We commonly think of a "fiduciary" as someone who has a managerial role in an employee benefit plan, or as the trustee of a private trust. So far, so good. Those people are often fiduciaries.
The word has a pedigree that dates much farther back than the enactment of the Employee Retirement Income Security Act (ERISA). It is an offshoot of the Latin word "fiducia," meaning trust or reliability. In Roman times it described the duties owed between a father and the rest of the family, between allies and between other relationships. Today, we might translate the idea as "I’ve got your back," if said sincerely.
Why do plaintiffs’ lawyers allege fiduciary breaches when they can more easily prove plain old negligence? In some states, a winning plaintiff may be awarded attorney’s fees and even punitive damages for breaches of fiduciary duties. In short, it’s about money. There is more jury appeal to a word like "fiduciary" than there is in "negligent." A breach of "fiduciary duty" sounds "crooked," as compared to "negligent," which sounds more like "sloppy." The hope is that 12 good citizens, sworn and true, sitting in a jury box, will be outraged by the breach of a Latin word that many of them will be hearing for the first time.
A debate continues to rage, 2 years after the passage of the Dodd-Frank Wall Street Reform Act, as to whether securities brokers always owe fiduciary duties to their customers. Traditionally, they do not, unless they take on additional responsibilities in managing their clients’ portfolios under financial advisory agreements, or where the course of conduct over an extended period of time establishes that the client always rubber-stamps the broker’s recommendations, without question or input.

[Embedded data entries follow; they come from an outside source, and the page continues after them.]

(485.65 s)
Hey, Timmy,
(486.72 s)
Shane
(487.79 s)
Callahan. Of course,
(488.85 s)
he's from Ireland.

If the financial industry cannot agree whether fiduciary duties should always be implied, how is the insurance industry to do so?

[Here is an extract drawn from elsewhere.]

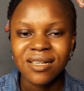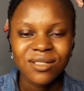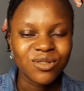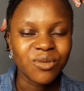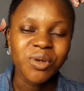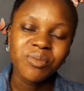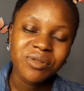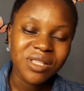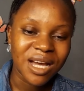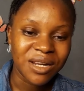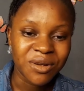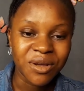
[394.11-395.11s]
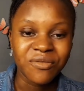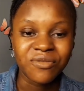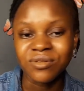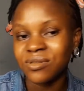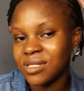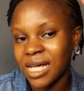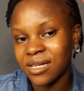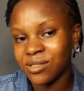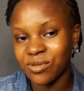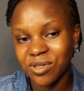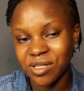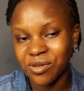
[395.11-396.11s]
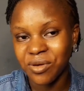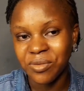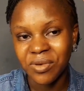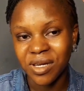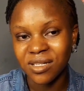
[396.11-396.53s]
some people, they are not even, like, looking your way.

Please note that the above list does not include the word "care." Having a fiduciary duty does not increase the level of professional care that already exists between a client and agent. In lawsuits we often see fiduciary duties referred to as a "heightened duty of care," but that isn’t exactly so. If a profession has a standard of care, adding the word "fiduciary" to the relationship doesn’t mean being "extra, uber-careful." Fiduciary duties are different in kind from professional standards of care. Put another way, a professional may breach a fiduciary duty without committing malpractice, or vice-versa, or may do both, depending on the act committed.

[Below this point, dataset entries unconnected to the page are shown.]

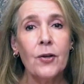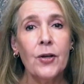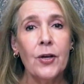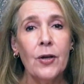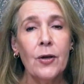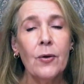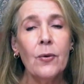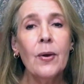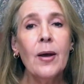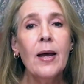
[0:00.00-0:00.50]

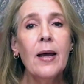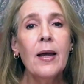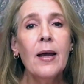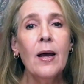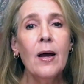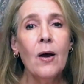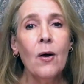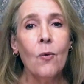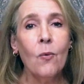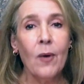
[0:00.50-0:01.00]
you
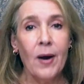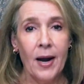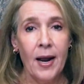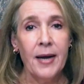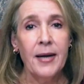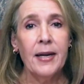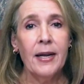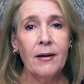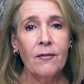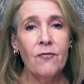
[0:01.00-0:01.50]
what I
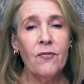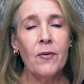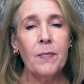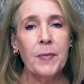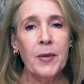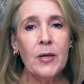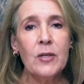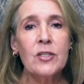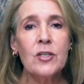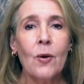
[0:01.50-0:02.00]
need from
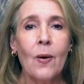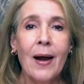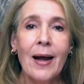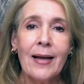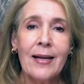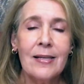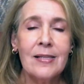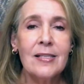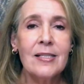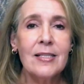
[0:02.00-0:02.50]
you so I
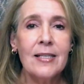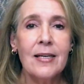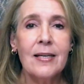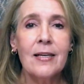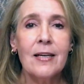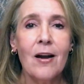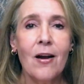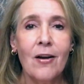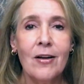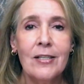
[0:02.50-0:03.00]
can send
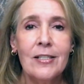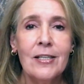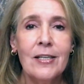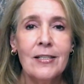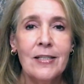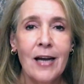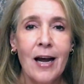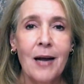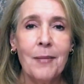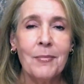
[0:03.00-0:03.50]
it on to
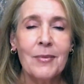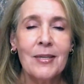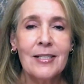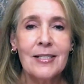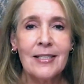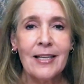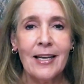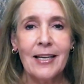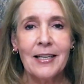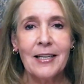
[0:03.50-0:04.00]

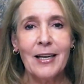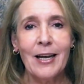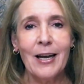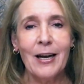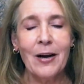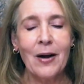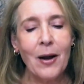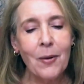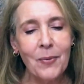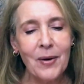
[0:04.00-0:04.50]
Timeless
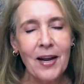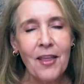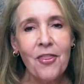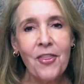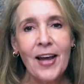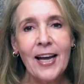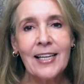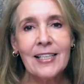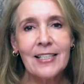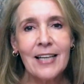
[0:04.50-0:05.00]
Skincare. I want to
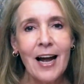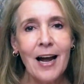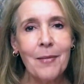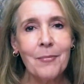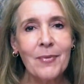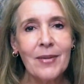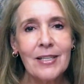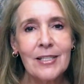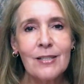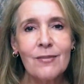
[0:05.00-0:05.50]
thank
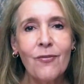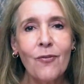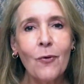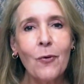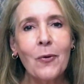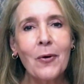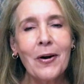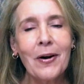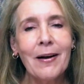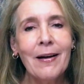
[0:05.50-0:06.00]
Timeless
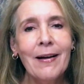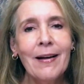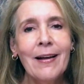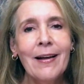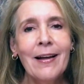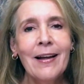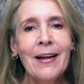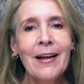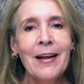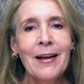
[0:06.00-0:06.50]
for
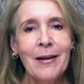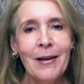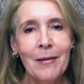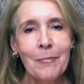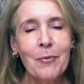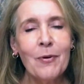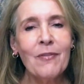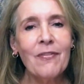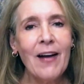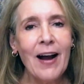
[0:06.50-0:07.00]

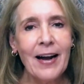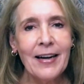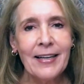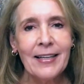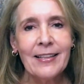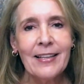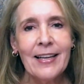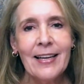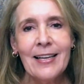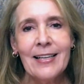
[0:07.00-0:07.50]

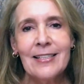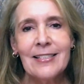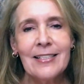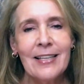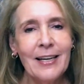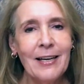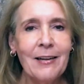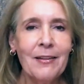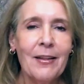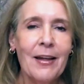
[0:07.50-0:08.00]
providing these.
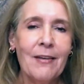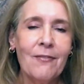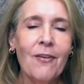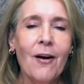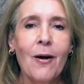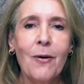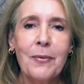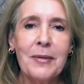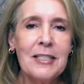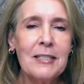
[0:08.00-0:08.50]
They, have
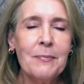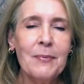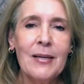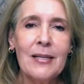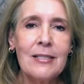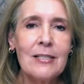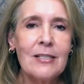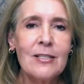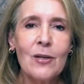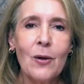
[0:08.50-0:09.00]
always
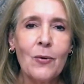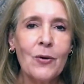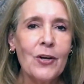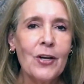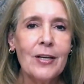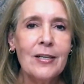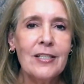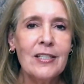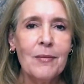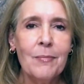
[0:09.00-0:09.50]
been so
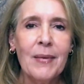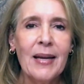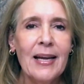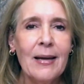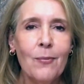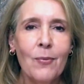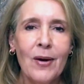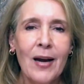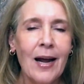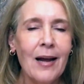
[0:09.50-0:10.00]
good to me
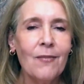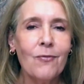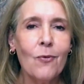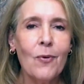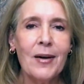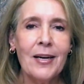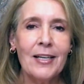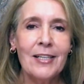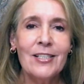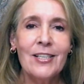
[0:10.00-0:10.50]
when I've
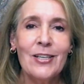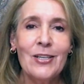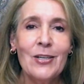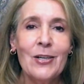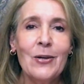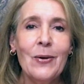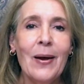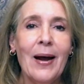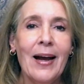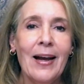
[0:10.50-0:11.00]
wanted to
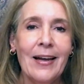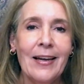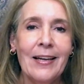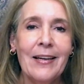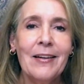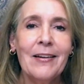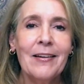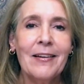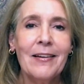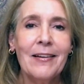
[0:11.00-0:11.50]
do
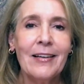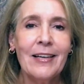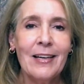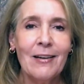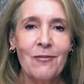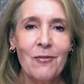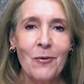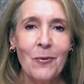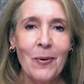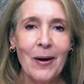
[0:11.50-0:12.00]
a
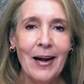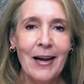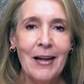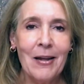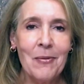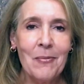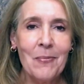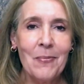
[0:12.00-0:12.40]
giveaway.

Another caveat: The existence of a limited fiduciary duty does not necessarily extend to everything the agent does. A wholesale brokerage firm may have a premium trust account in which funds are held pending transmittal to insurers. As the term "trust account" implies, those funds are held in trust. That does not mean, without any further assumption of fiduciary duties on the wholesaler’s part, that it owes a broader fiduciary duty to the policyholder. Conversely, most states consider the broker the "agent" of the insurer for the limited purpose of remitting premiums and receiving delivery of insurance policies, even where there is no agency agreement between the two. That limited, implied agency does not impose broad fiduciary duties upon the broker, whose true principal is the policyholder.